Cornwall Island customs facility gone

Traffic heads south on Akwesasne International Road, seen here on July 31, 2015, past the former location of the CBSA customs facility. Two buildings were recently levelled in a joint venture between an Akwesasne and a Cornwall company. (Cornwall Newswatch/Bill Kingston)

CORNWALL ISLAND – A constant reminder of the tensions in 2009 between Akwesasne community members at the Canada Border Services Agency is gone.

The customs facility at 90 International Road on Cornwall Island (just south of the International and Island Roads) has been demolished.

The work was carried out over several weeks by East End Auto Parts and Construction of Akwesasne and Demolition Plus of Cornwall in the joint venture project.

The work was carried out for Public Works and Government Services Canada, which held title to the buildings, and was awarded under a special procurement strategy for aboriginal business.

The contract was awarded June 1, 2015 to the two companies for $327,150, according to the government contract.

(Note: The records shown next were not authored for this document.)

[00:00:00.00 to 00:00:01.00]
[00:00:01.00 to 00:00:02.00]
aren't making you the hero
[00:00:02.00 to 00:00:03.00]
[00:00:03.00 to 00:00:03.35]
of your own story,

The work supposed to be completed within nine weeks, which would have been August 3, 2015.

The demolition included the two buildings – the Customs Warehouse and Traffic Building – as well as the traffic booths and the canopies.

A spokeswoman for Public Works and Government Services Canada told Cornwall Newswatch the buildings are down and cleared away, however, there is still some work to do including piping, utility duct and other debris that needs to be removed from the site. That should be done by late summer.

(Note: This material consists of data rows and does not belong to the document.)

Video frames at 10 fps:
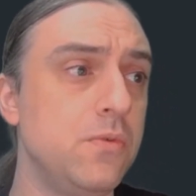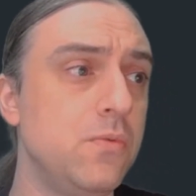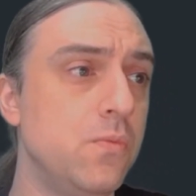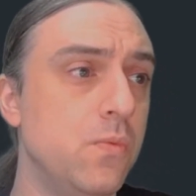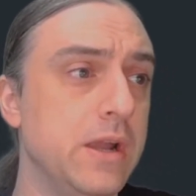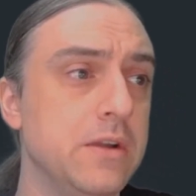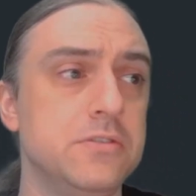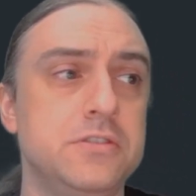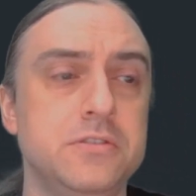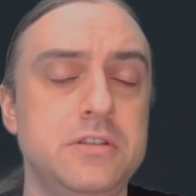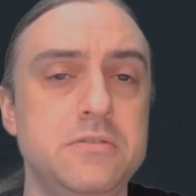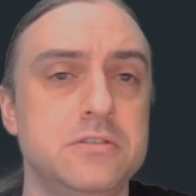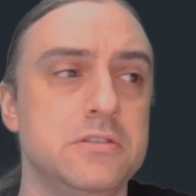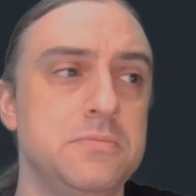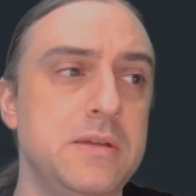Where should
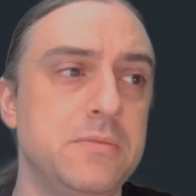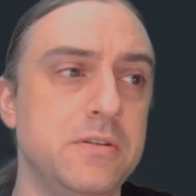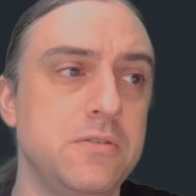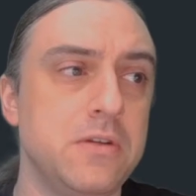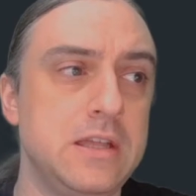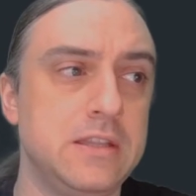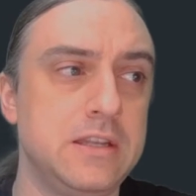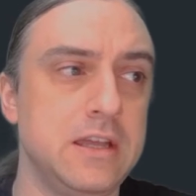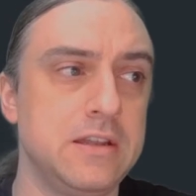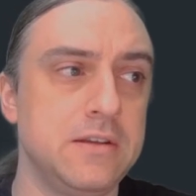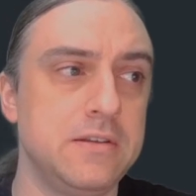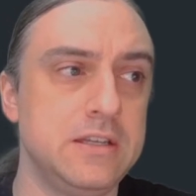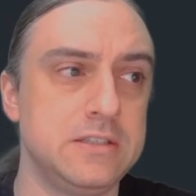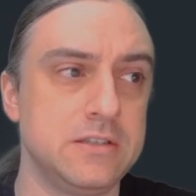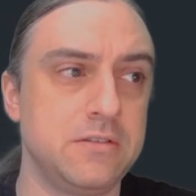users be able to create the data?
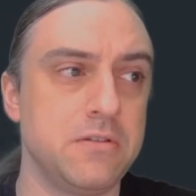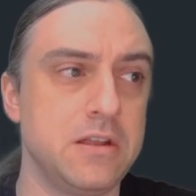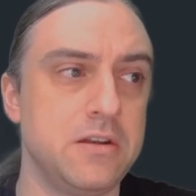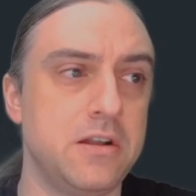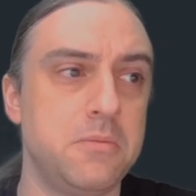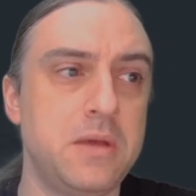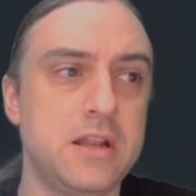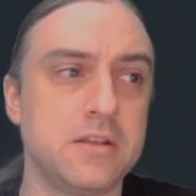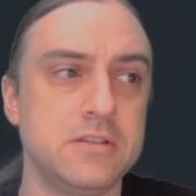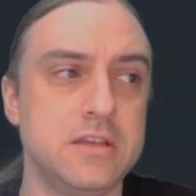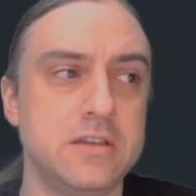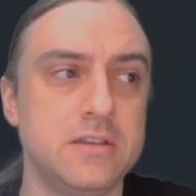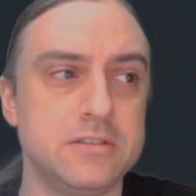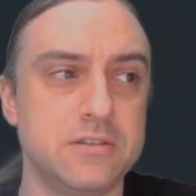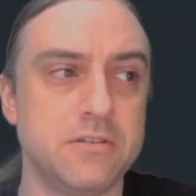Is it created automatically?
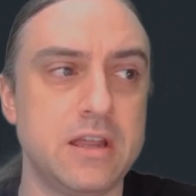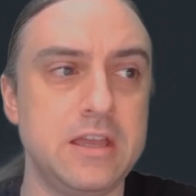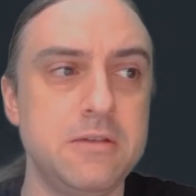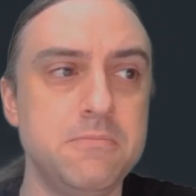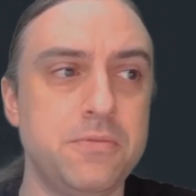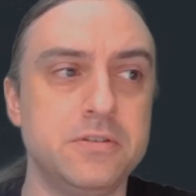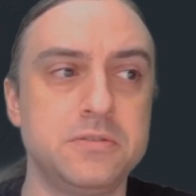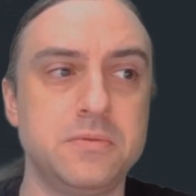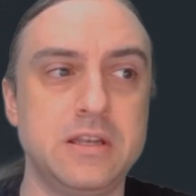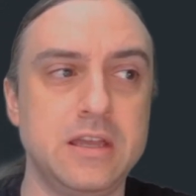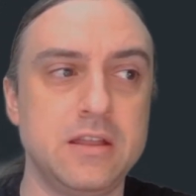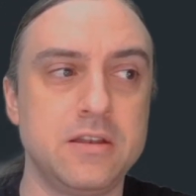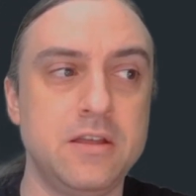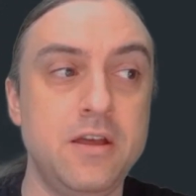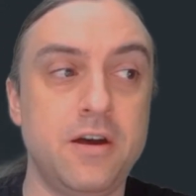Is there any imports we need?
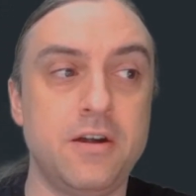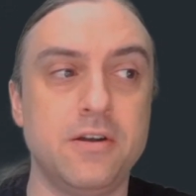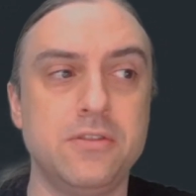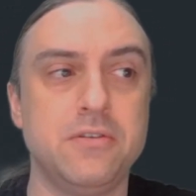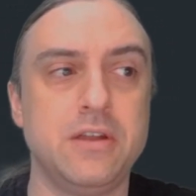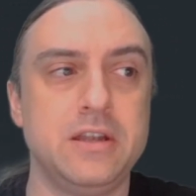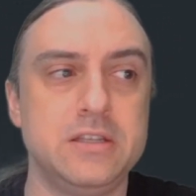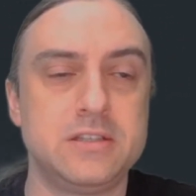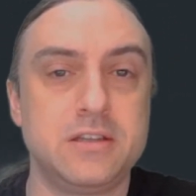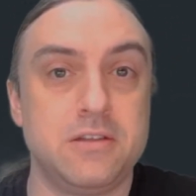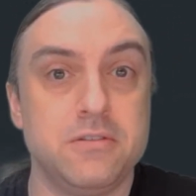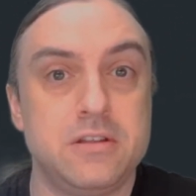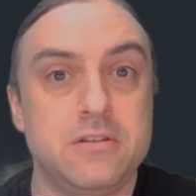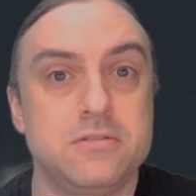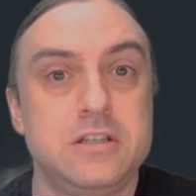Are there any
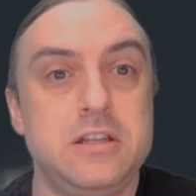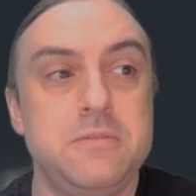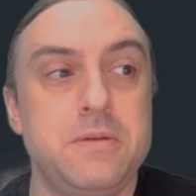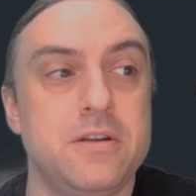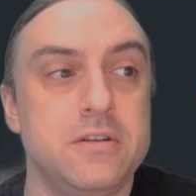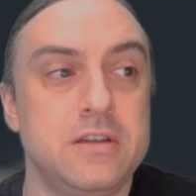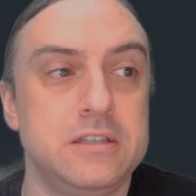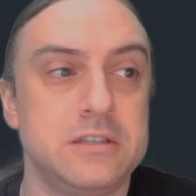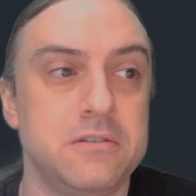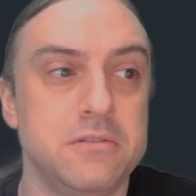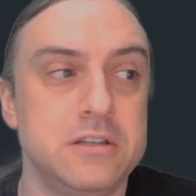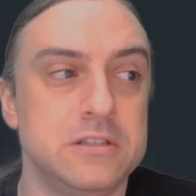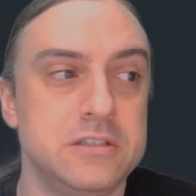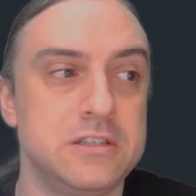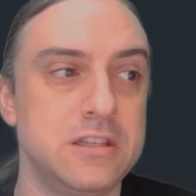security or GDPR
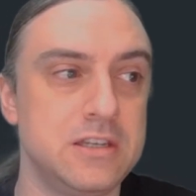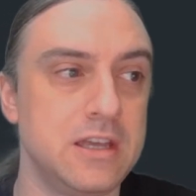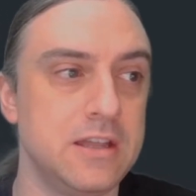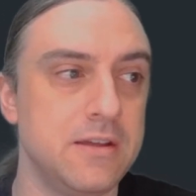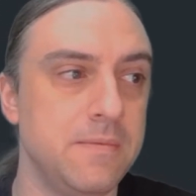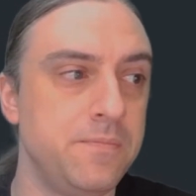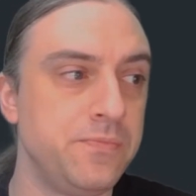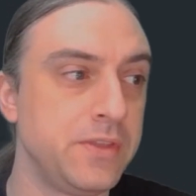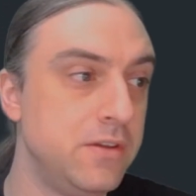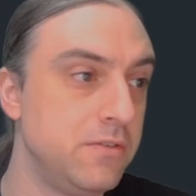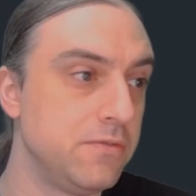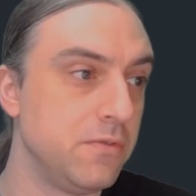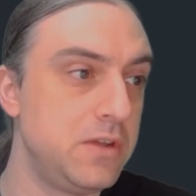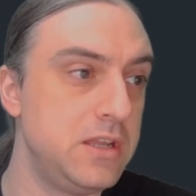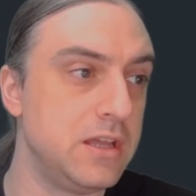considerations to the data? For
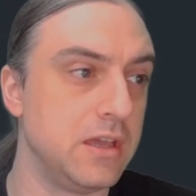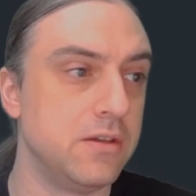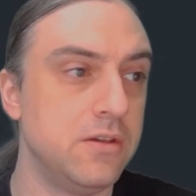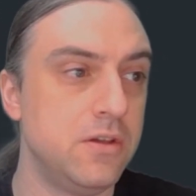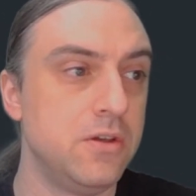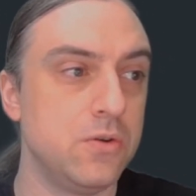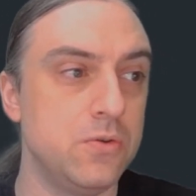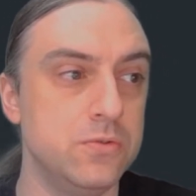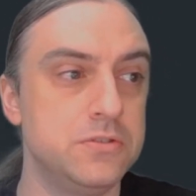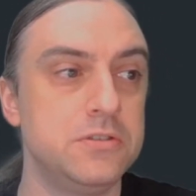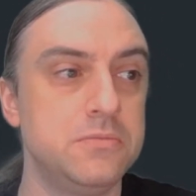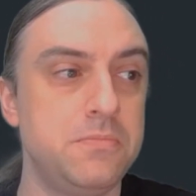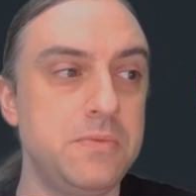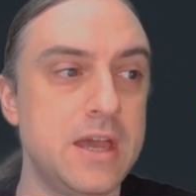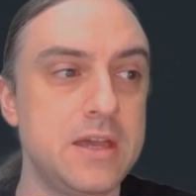reading, who
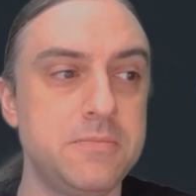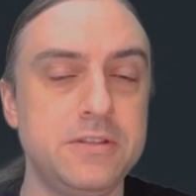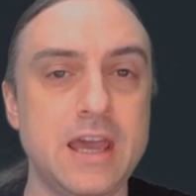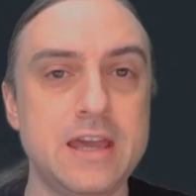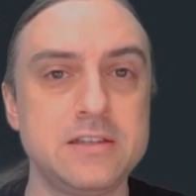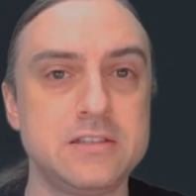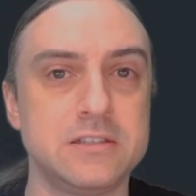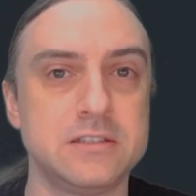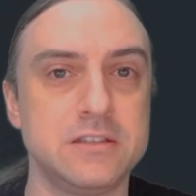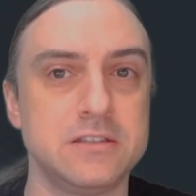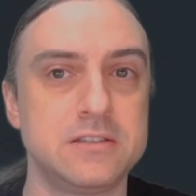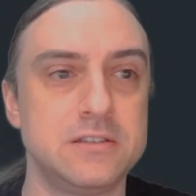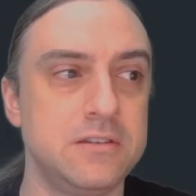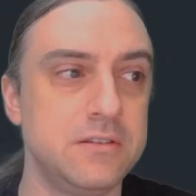should be able to access this?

Traffic heading north on Akwesasne International Road, seen here on July 31, 2015,  temporarily has to detour around the site of the old customs building after two companies levelled the buildings under a joint venture project. (Cornwall Newswatch/Bill Kingston)
Traffic heading north on Akwesasne International Road, seen here on July 31, 2015, temporarily has to detour around the site of the old customs building after two companies levelled the buildings under a joint venture project. (Cornwall Newswatch/Bill Kingston)

The buildings have been vacant since July 2009 after CBSA guards vacated their post. Tensions flared at that time between the community, concerned about its safety, and the guards who were supposed to be armed with handguns under a federal plan.

The CBSA checkpoint has been in Cornwall ever since with its most recent incarnation on the canal lands east of the new low-level bridge.